We continue to live a glorious life here in Jeremy world,
along with the crazy cat Mollie.
I finally have a blog posting update of Jeremy World but first
Thanksgiving.
I’m grateful that GOD chose me to be Jeremy’s mom, and has
given me 20 plus years to experience an undeserving love from such a tender
hearted boy, how Jeremy loves unconditionally and is always happy, most times
when he doesn’t feel good. I’m grateful
for his shenanigans and how they make me snicker.
I’m grateful for all
the amazing staff that cares for Jeremy, how they care for him and adopt us as
family. They are an extension of our
family.
I’m grateful I get to work for the Oklahoma Family Network
and provide support to so many families but how this supports my family.
I’m grateful for Sapulpa Bible Church, my church God provided
for me, they are extended family where the true, solid preaching of God’s word
is provided. The support and with happy
hearts GOD is served. I’m grateful for
the summer’s wicked weather because it brought Grace Community Church an entire
new church family into my life, many new amazing friends, who love and serve
GOD.
An Update into Jeremy World:
We still have no genetic answer, still has low T-cells and the only
treatment would be a bone marrow transplant but Jeremy is not a candidate he
couldn’t tolerate the procedure.
Jeremy’s spine did progress again this past year, which would explain
the increase in oxygen earlier this fall plus now leading to GI issues. I am grateful that Tulsa got an amazing new
Pediatric GI and that Dr. Michael Pickens was willing to take Jeremy on because
Jeremy isn’t considered Peds. Dr. Pickens,
listened to my concerns and immediately ordered test and wanted to know all he
could about Jeremy. We did an Upper GI
scope, barium enema and an Esphogram.
Jeremy’s esophagus is slow, due do the curvature of his spine food goes
down slower, he has severe Gastritis, 9 biopsies were collected and all
confirmed acid reflux.
We have had a busy year. I was honored and thrilled to be present to welcome Dawson Gaches into
our family on January 15. He is my first
Great-nephew and mom and dad would have been proud Great- Grandparents.
I attended a Heartland Genetic Advocate meeting in Dallas for a few days in February, a quick flight one day, conference, and late flight back.

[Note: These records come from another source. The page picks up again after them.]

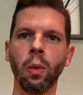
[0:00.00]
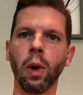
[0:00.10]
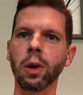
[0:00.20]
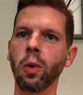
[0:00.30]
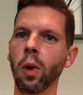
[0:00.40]

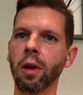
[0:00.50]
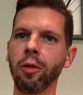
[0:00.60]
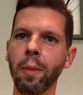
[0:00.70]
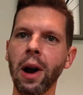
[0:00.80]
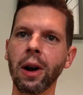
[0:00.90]
1/4
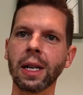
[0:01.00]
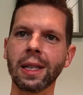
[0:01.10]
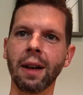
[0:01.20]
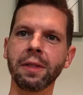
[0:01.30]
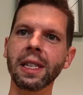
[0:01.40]
of
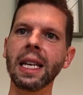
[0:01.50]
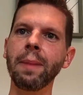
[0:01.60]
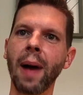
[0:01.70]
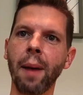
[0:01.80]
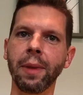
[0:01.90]
Americans have
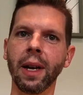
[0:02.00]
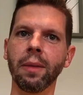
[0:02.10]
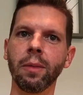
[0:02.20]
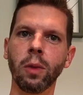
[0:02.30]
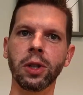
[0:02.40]
sleep
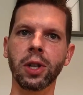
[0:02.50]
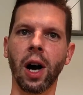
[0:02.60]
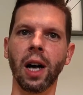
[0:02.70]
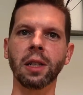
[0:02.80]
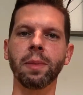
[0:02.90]
apnea, which is
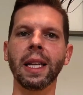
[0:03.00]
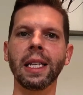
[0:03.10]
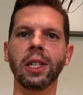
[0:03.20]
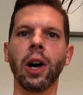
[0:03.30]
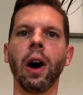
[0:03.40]
caused by
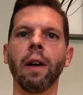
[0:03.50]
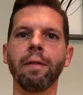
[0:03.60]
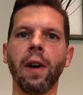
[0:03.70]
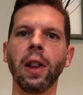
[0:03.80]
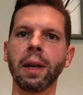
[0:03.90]
the tongue
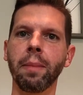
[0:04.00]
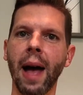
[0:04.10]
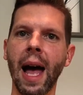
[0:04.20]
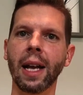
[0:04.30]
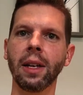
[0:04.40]
falling
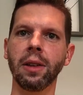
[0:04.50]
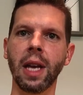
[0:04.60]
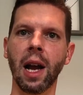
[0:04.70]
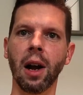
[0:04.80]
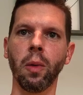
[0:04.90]
back into
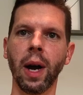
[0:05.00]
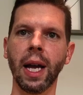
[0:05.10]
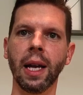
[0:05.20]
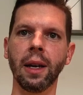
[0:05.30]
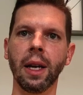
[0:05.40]
the
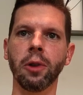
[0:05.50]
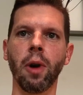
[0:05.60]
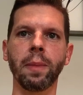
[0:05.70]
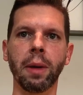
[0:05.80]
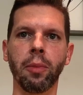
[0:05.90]
airway and
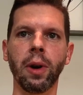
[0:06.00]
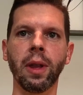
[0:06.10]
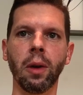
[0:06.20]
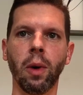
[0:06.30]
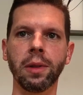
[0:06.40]
interrupting
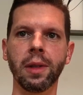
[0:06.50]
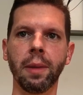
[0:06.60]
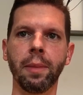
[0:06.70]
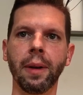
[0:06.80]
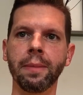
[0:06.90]
breathing while
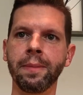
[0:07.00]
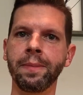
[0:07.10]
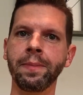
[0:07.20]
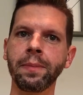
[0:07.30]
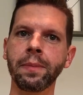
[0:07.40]
sleeping.
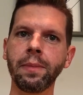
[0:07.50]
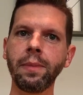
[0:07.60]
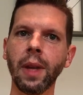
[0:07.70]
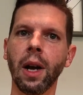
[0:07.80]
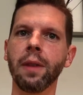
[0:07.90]

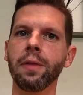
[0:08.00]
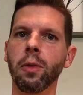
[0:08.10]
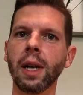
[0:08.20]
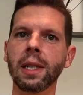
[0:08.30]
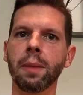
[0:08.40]
Now, if the
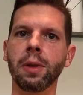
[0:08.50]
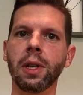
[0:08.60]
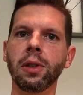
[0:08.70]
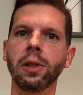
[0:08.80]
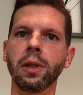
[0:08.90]
resting
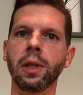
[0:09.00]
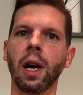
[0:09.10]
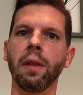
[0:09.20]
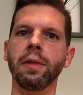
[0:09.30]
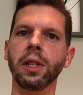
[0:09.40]
positions
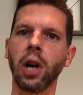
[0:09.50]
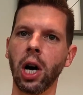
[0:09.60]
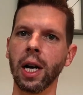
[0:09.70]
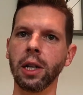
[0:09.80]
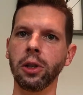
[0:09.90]
of the
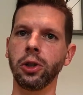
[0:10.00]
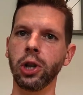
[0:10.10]
tongue and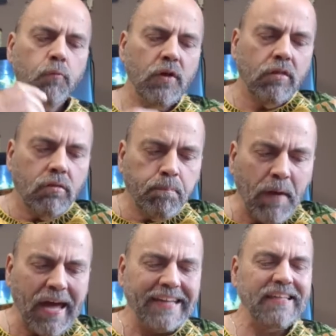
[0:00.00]

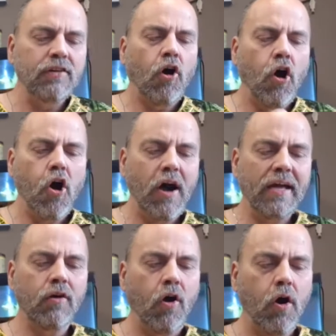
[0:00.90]
respect and awe
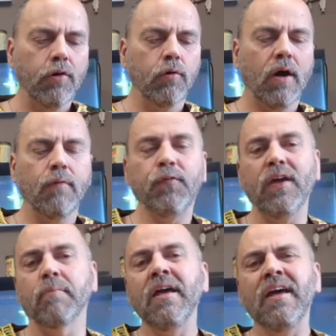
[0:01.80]
and honor of him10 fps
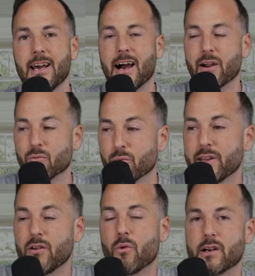I
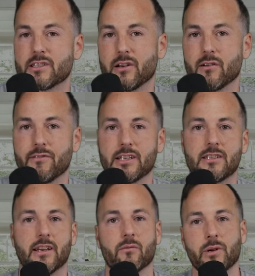really wanna start
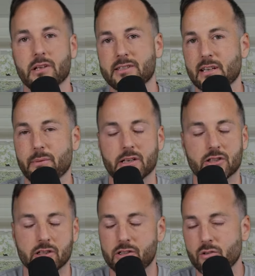investing in real estate, but it's
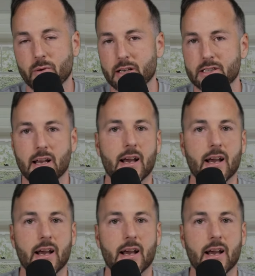just too much.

I gained some new knowledge. I was so grateful to have the opportunity to meet up with my friend Laurie Garza from Allen, Texas, she was the first parent I met when Jeremy was diagnosed with FG syndrome and we’ve remained friends through our boys growing up.
May I attended the Family Voices conference in Washington, DC and that was an amazing conference. I was pretty excited to be at our Nation’s Capital, see the White House, Washington Monument, Lincoln Memorial, Arlington Cemetery, our Nation’s Capital, supreme court, meet Senator Lankford. It was nice to be spend time with 3 of my co-workers with the Oklahoma Family Network.
Summer came and we took a vacation. I took Jeremy to his 5th year of
Camp Barnabas on Sunday, he loved it and would have returned. I then started my vacation with no agenda, no
planner and just got to be spontaneous.
I flew to Jacksonville, FL to meet my friend Denise and we drove to
Savannah, GA to spend the week. It was a
great week, lots of interesting historical sites, some interesting places to
eat, seen a cannon being shot, climbed one of the 10th tallest
Lighthouses at Tybee Island and we even drove around Bonaventure Cemetery. There was much time to relax, talk, I got to
do my bible study every evening with no interruptions, got some rest and just
an amazing week.
I will end with a verse from 1 Corinthians 10:31, " Whether, then you eat or drink or whatever you do, do all for the Glory of God". This is what I am striving to do in my life with all I do. I'm grateful that my Pastor has been teaching through 1 Corinthians.